Right now I’m nursing a pain in my vastus medialus, about six inches up from the knee, under the sartorius muscle and that comes on with over-unders. Adductor longus and gracilis in both legs are the ones that hurt more than anything else on aerobic/tempo workouts.
image

It’s not a cramp, they simply burn more than the rest. Should I be concerned?


#10

Move your seat forward by 1-2 cms and adjust your front end accordingly. It takes away some work from quads and places them on the hammies. It will also open up your hip angle.


#11

I used to get crippling calf cramps during races. I think it was a combination of pushing the speed more than my muscles were capable of at the time, plus a poor position on the bike. I’ve since had a bike fit, plus got stronger on the bike and it’s less of an issue now. Like @TommyTomkins I’ve also been taking Magnesium supplements, although it’s difficult to pinpoint exactly how effective they’ve been. Matt Dixon (triathlon coach) claims some of his athletes have benefited from taking Magnesium supplements anyway.

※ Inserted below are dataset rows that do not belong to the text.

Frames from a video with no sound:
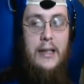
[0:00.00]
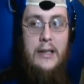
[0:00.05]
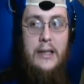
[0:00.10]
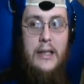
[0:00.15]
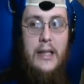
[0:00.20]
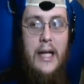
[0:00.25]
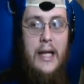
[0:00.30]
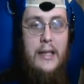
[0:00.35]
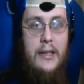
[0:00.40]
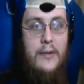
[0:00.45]

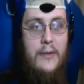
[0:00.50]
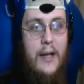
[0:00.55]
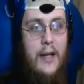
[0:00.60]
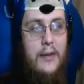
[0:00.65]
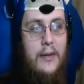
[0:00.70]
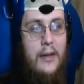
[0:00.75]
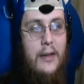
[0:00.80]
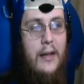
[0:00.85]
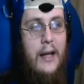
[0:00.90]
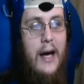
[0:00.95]
slides
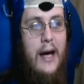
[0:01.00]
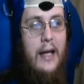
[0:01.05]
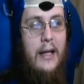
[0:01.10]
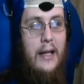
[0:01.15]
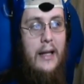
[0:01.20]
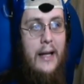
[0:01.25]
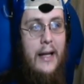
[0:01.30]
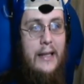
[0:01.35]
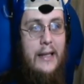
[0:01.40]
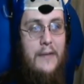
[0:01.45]
around a lot,
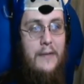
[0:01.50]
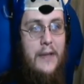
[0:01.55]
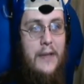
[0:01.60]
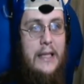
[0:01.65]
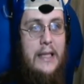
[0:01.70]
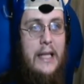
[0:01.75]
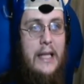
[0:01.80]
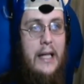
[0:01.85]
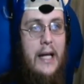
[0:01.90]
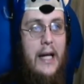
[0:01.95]
like as if
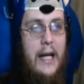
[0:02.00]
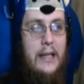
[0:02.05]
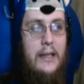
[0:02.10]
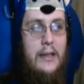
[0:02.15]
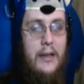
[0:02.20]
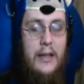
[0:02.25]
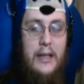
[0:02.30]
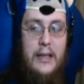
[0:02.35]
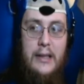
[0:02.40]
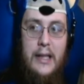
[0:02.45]
he's on ice
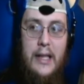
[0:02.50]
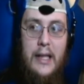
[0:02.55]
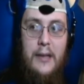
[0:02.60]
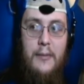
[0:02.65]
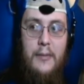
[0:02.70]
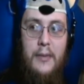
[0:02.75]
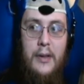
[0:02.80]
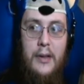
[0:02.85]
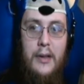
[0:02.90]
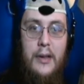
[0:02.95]
all the
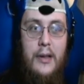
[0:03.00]
time.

@Ports - if you’re interested, this is a good podcast on the subject:


#12

I have noticed that for me, with my diet, if i go out of my way to hydrate and urinate clear for a day or two i will generally cramp in my calves. If i drink this way and take in more salt (by supplement) I dont get any cramps. I dont know why or how but it works for me.


#13

Thank you everyone for your advice.


#14

Good podcast @oggie41


#15

Used to get that at 2.5 hours in hard races. Start jumping rope or hopping for a few minutes a day after a workout. Teach them how to fire.


#16

The vast majority of cramping happens due to simply overworking a muscle group. When I cramp, your description seems to perfectly describe the muscle location of my cramps. When this happens it’s always because it’s a race and I’ve pushed myself way harder than my body is capable of handling. All the instances I can think of occurred due to me committing to closing a big gap for a teammate late in a race, chasing skinny climbers up long/repeated climbs, performing a leadout at the end of a long/hard race, or similar situations.

Ultimately you’ll probably need to find a way to reduce the strain on those muscles such as changing your bike fit and/or addressing pedaling technique to put less strain on those muscles or “simply” improving your conditioning so that your body can handle more stress before becoming overworked and pacing/racing smartly so as to reduce your energy expenditure.


#17

I got sick of my muscle cramping -___-


#18

I do agree with this. I’m not a cramper but I have two friends with I ride with a lot. We can do 3-6 hour rides on the weekends no problem, but the same time racing and they cramp. I think it’s more than coincidence.